Records for this task START

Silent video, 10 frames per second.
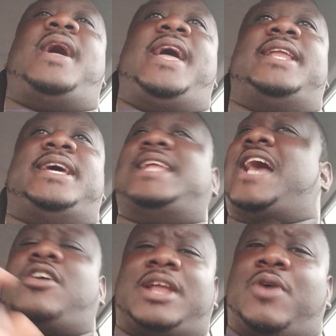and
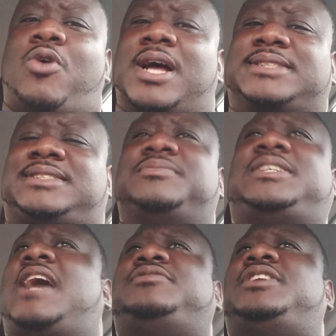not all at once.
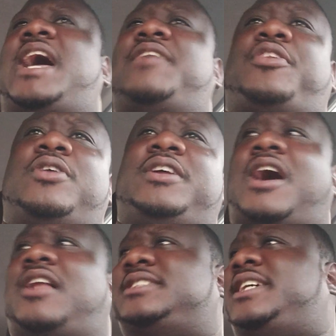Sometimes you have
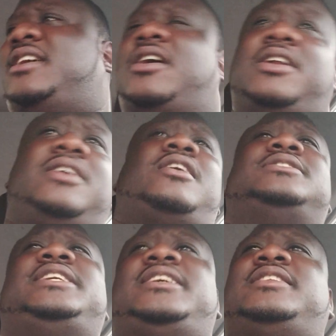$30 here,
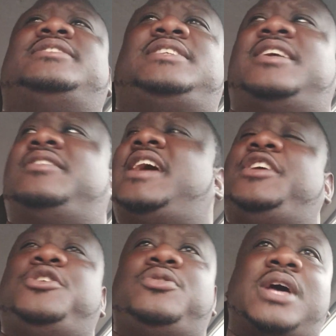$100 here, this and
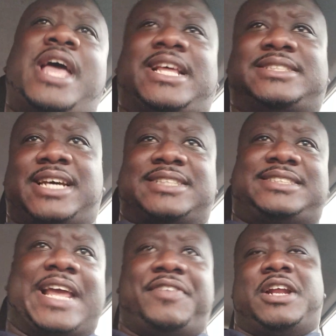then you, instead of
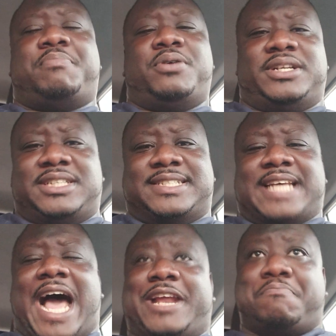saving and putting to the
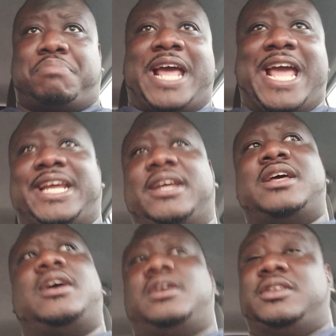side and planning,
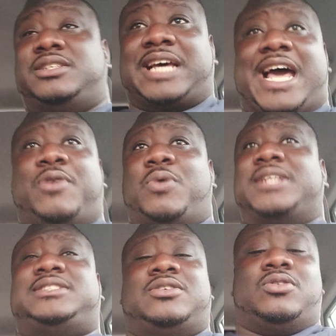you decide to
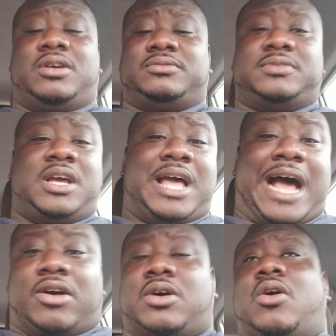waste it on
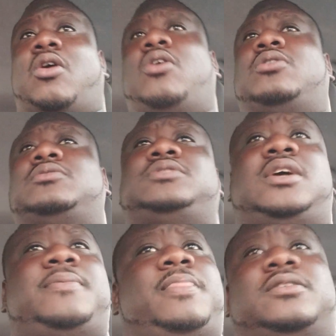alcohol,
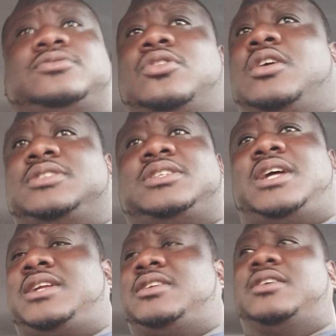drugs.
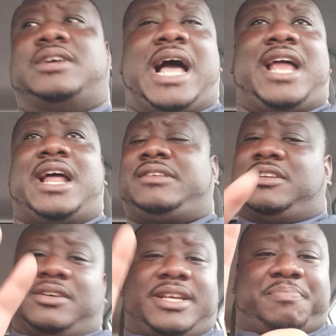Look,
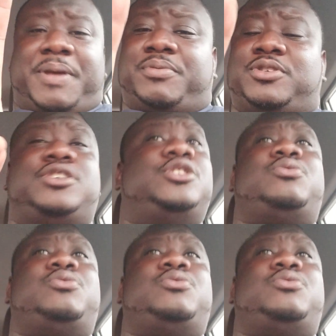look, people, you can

Records for this task END
Records for this task START

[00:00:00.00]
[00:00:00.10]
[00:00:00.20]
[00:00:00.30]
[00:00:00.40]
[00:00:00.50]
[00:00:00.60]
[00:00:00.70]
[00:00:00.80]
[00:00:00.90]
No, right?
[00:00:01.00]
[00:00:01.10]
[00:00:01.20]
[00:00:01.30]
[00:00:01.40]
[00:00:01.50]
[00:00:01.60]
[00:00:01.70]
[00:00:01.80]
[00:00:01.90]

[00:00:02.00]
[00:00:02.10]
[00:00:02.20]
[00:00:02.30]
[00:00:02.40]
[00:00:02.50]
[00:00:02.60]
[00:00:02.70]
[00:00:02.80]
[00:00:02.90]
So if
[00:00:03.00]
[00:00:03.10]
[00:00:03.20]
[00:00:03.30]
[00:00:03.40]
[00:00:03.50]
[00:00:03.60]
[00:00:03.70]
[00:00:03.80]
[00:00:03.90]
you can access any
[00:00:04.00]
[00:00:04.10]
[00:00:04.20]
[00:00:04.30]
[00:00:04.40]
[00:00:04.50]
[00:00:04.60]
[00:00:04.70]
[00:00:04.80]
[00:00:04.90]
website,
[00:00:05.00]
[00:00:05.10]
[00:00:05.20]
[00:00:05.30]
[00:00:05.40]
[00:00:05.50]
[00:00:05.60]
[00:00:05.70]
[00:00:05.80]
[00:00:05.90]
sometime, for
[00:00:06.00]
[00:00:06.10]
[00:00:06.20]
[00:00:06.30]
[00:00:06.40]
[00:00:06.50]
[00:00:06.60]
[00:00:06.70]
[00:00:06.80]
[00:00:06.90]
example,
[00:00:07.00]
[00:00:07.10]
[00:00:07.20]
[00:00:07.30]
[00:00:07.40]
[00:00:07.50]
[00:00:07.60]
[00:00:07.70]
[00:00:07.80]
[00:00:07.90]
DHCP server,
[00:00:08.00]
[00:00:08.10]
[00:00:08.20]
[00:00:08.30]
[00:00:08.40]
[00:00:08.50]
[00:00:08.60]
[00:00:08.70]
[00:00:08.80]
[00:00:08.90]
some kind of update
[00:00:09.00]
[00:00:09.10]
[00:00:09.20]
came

Records for this task END

[Exercise brief] The entries above hold the needed span. Transcribe exactly the lines from the one with "[00:00:02.70]" to the one with "[00:00:05.50]", both included.

[Result]
[00:00:02.70]
[00:00:02.80]
[00:00:02.90]
So if
[00:00:03.00]
[00:00:03.10]
[00:00:03.20]
[00:00:03.30]
[00:00:03.40]
[00:00:03.50]
[00:00:03.60]
[00:00:03.70]
[00:00:03.80]
[00:00:03.90]
you can access any
[00:00:04.00]
[00:00:04.10]
[00:00:04.20]
[00:00:04.30]
[00:00:04.40]
[00:00:04.50]
[00:00:04.60]
[00:00:04.70]
[00:00:04.80]
[00:00:04.90]
website,
[00:00:05.00]
[00:00:05.10]
[00:00:05.20]
[00:00:05.30]
[00:00:05.40]
[00:00:05.50]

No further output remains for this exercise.